Pour Guilhem comme pour Flamenca, Amour s'associe à une autre allégorie, celle de la fidélité, qui régit toutes les relations aristocratiques féodales, pour former une figure androgyne, ou plutôt gynandre, chargé.e d'ouvrir la voie de la réalisation de la promesse et d'offrir des gratifications qui entretiennent l'espérance : Guilhem et Flamenca se livrent à Amour souverain.e pour accomplir un service d'amour périlleux, en échange de quoi iel leur fournit la ration de pain, en attendant le partage du butin final. La métaphore militaire n'est pas nouvelle : on la trouve déjà chez Ovide (la militia amoris dans L'art d'aimer et les Amours). En revanche, ce qui est nouveau, c'est cette projection des différents visages de l'Amour dans plusieurs figures allégoriques, bien dans le goût médiéval, quoique ici le procédé soit porté à un point de complexité jamais atteint.
le service d'amour suit ses propres lois,
cette primauté implique d'inévitables transgressions à l'égard des règles sociales et spirituelles en vigueur,
ces transgressions doivent rester invisibles et le service d'amour, insoupçonnable : c'est l'injonction au secret, incontournable dans la littérature chevaleresque et courtoise.
Le troisième point ne souffre d'aucune difficulté pour Flamenca et pour Guilhem : la jalousie d'Archambault exclut toute indiscrétion.

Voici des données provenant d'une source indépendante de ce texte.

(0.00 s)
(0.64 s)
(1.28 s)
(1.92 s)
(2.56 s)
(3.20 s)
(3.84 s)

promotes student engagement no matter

Les deux compagnes de Flamenca, puis, dans un second temps, les deux compagnons de Guilhem, sont néanmoins du secret. Les couples que vont bientôt former ces quatre jeunes gens redoublent celui de leurs maître et maîtresse et témoignent de la prolificité de l'amour.
Si les flèches de Cupidon n'apportent pas l'amour, elles blessent bel et bien, car leurs effets ressemblent fort aux symptômes d'une maladie, du moins pour les deux personnages masculins : excès de bile jaune chez Archambault, de bile noire chez Guilhem. Ce dernier effet de l'amour s'inscrit dans la tradition de l'érotique romaine, où tout véritable amant se doit d'être pâle, amaigri et épuisé.

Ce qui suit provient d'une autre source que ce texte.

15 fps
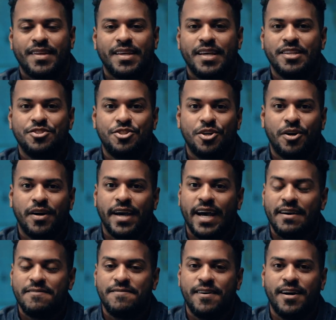Enjoy,
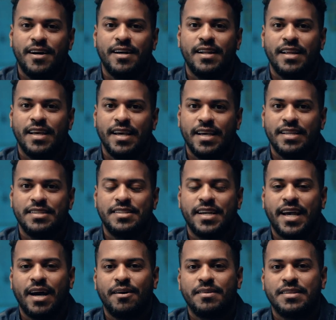have fun, and
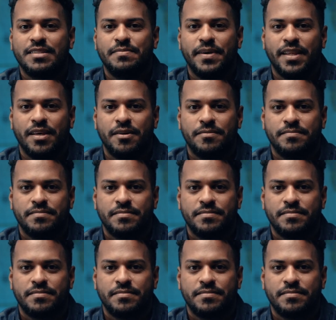check out this video.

Néanmoins, si l'on y regarde de plus près, l'œuvre renferme au contraire des débats moraux d'une grande exigence. Ainsi Flamenca se confronte-t-elle dès le départ avec la question de la compatibilité entre le vœu d'amour, qui est total, et la fidélité religieuse envers le suzerain suprême qu'est Dieu. Ce n'est qu'une fois cette compatibilité acquise entre le service amoureux (la prière à Amour ou à l'aimé) et le service religieux (l'espérance en la Grâce qui apportera la délivrance), le premier jouant le rôle d'instrument pour le second, que Flamenca s'engage dans la relation amoureuse.

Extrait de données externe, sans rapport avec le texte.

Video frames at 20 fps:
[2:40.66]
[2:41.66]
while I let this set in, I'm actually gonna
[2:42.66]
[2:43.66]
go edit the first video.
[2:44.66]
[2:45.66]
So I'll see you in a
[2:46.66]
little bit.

Guilhem, de son côté, est amené à fauter tant sur le plan temporel que spirituel. Il lui faut notamment mentir, ce qui est contraire aux règles sociales, mais ses mensonges ne sont que par omission : il garde simplement le secret de son amour. Si, par ailleurs, le jeune chevalier, conservant ses habitudes d'hospitalité et de prodigalité, déroge aux règles du don qui veulent que celui-ci soit fait pour lui-même, en le détournant au profit de son entreprise amoureuse, sa transgression porte sur la subjectivité du don et non sur sa forme extérieure. Il en va de même pour la spiritualité : Guilhem ne pèche que parce que son intention, lorsqu'il assiste le prêtre pendant la messe, est orientée, non vers l'union avec Dieu, mais vers un dessein profane ; pour le reste, il agit à la perfection, son immense culture lui permettant de jouer sans peine le rôle de sacristain et de conserver malgré tout un corps pur et une âme vertueuse. Une fois la jouissance amoureuse obtenue, il pourra revenir entièrement à Dieu et au monde sans paraître les avoir jamais quittés, par simple réorientation de l'intention.